Fango e Cognac
18 Febbraio 2014Regia Giorgio Sangati
Assistente alla regia Anna Tringali
Costumi Militaria Collection
Calzature ExpoArmy
Scena Alberto Nonnato
Attrezzeria Antonio Zonta
Foto di scena Chiara Susana
Organizzazione Gloria Rossetto
Una produzione Teatro Bresci con il contributo di Regione Veneto
Negli anni degli anniversari si cerca sempre, non senza qualche forzatura, di recuperare, di “resuscitare” a volte, storie e e testimonianze del nostro passato. “Fango e Cognac” non è la storia dei sussidiari, né quella dei monumenti, delle targhe: è la storia di soldati, di uomini che hanno dato la vita, o ai quali la vita è stata tolta in nome di uno Stato che forse non lo meritava, è la storia di ufficiali che credevano in quello che facevano e fino all’ultimo hanno combattuto pensando alla pace da raggiungere, ma è anche e soprattutto la storia di una strage, i cui responsabili sono stati generali e comandanti italiani incapaci che hanno mandato al massacro migliaia di giovani senza pensare che a loro stessi. E’ la storia minore, che solitamente si perde, che ci racconta del logorio di trincea, della dipendenza dall’alcool, della morte per fuoco amico, della voglia di diserzione ma è anche una storia di amicizie, di affetti e di tutto quanto la guerra, in ogni tempo e luogo cancella e schiaccia senza alcun diritto trasformando la vita in orrore. Un anno dunque, solo un anno e su un solo fronte, quello dell’Altopiano di Asiago. L’altopiano è lo sfondo, come una cartina si è svuotato della popolazione che è scappata in pianura e aspetta da spettatore di poter tornare dove è vissuto. Intanto lì il territorio è tormentato dall’artiglieria e dagli scavi delle trincee, delle postazioni, la natura si manifesta col passare delle stagioni con la legge universale del tempo che non si ferma, neanche di fronte alla guerra.

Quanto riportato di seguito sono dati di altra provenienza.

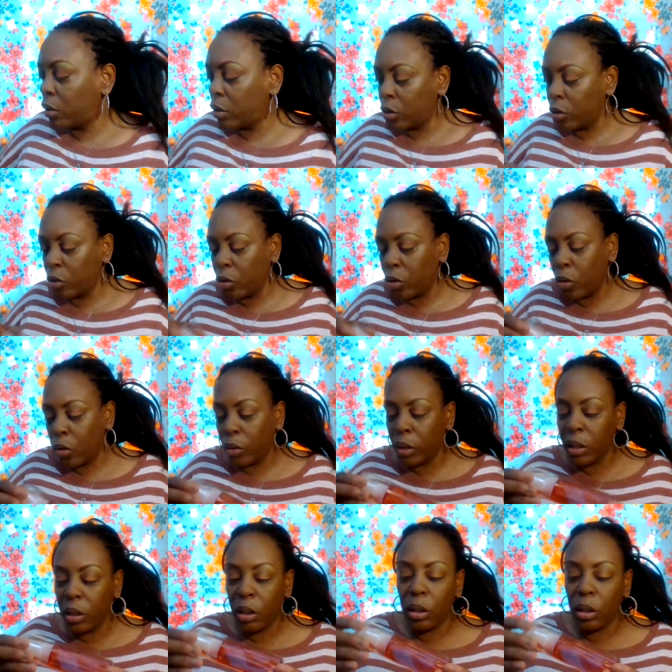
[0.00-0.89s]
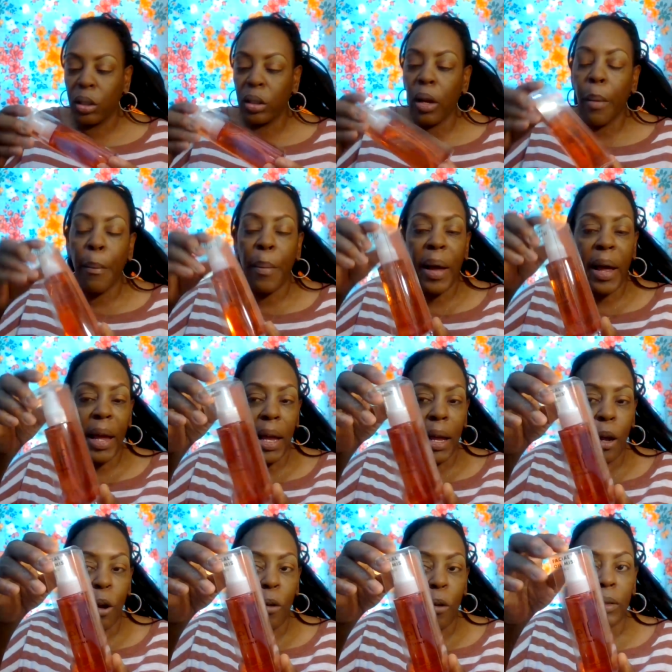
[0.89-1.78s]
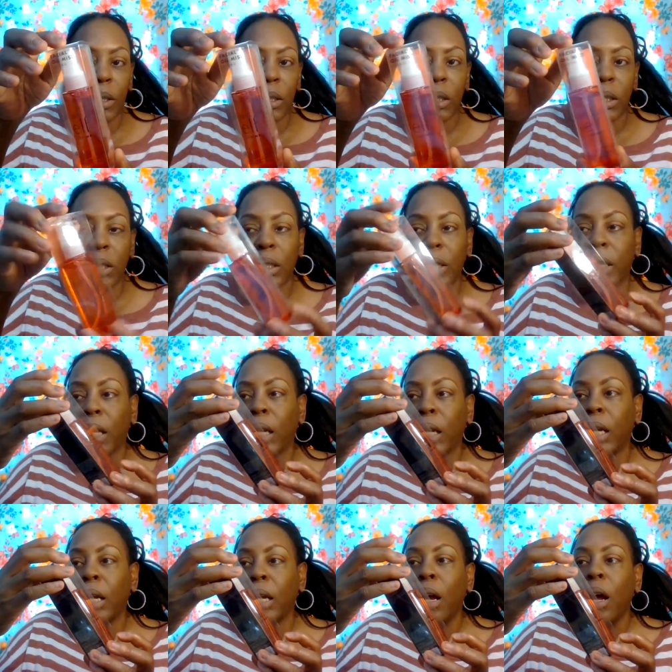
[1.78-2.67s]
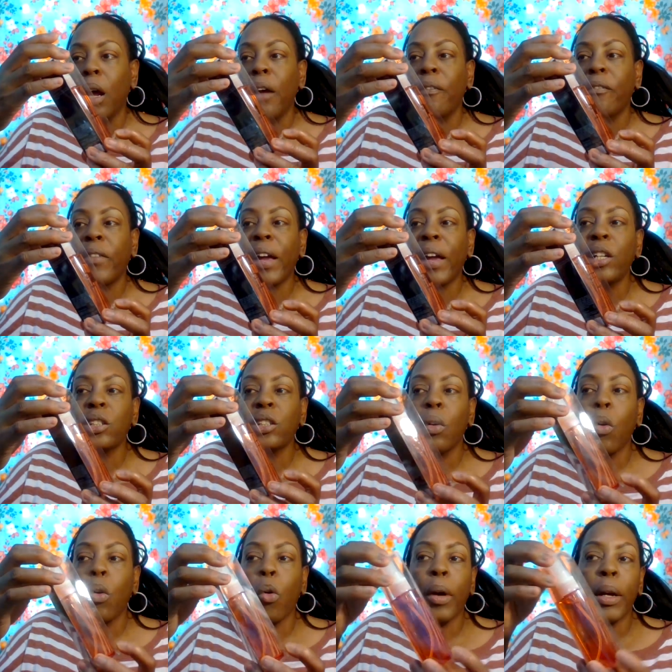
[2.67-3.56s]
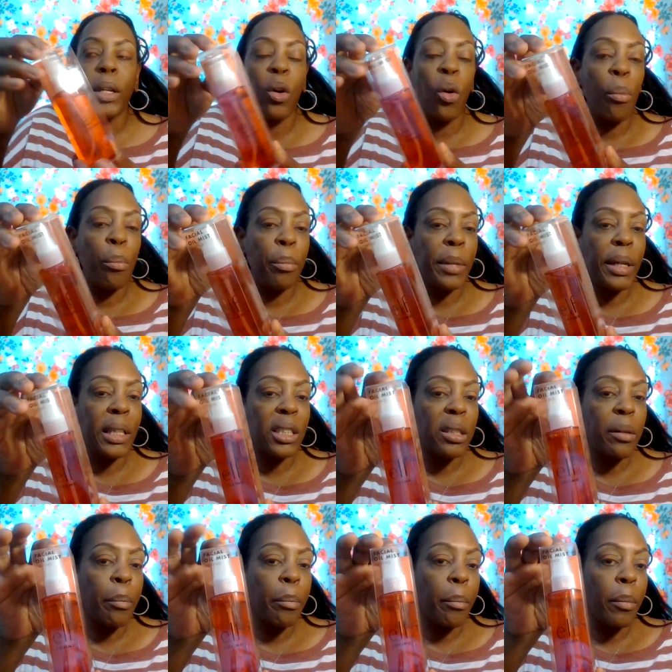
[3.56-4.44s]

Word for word: So this is by e.l.f. This is the facial oil mist.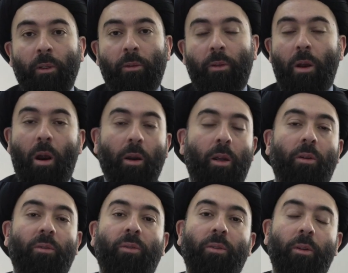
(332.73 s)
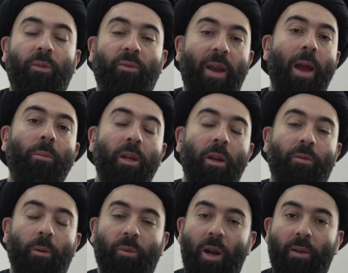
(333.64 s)
The ark of the family of
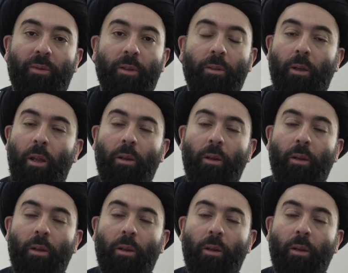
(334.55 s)
the Prophet.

E su questa cartina immaginaria si muove l’attore, entro i contorni costretti della vita di guerra. Pochi oggetti come compagni: borracce, baionette, un pacco di lettere; e il racconto emerge a brandelli, non è lineare, è rotto, frammentato, schegge drammatiche, divertenti. All’attore l’arduo compito di essere un uomo, niente più di un uomo, perché in questo sta la profondità di Lussu, nel fare a pezzi i giudizi e non dimenticare mai che sotto le divise, che sotto i nomi, le nazionalità, in fondo non ci sono che uomini.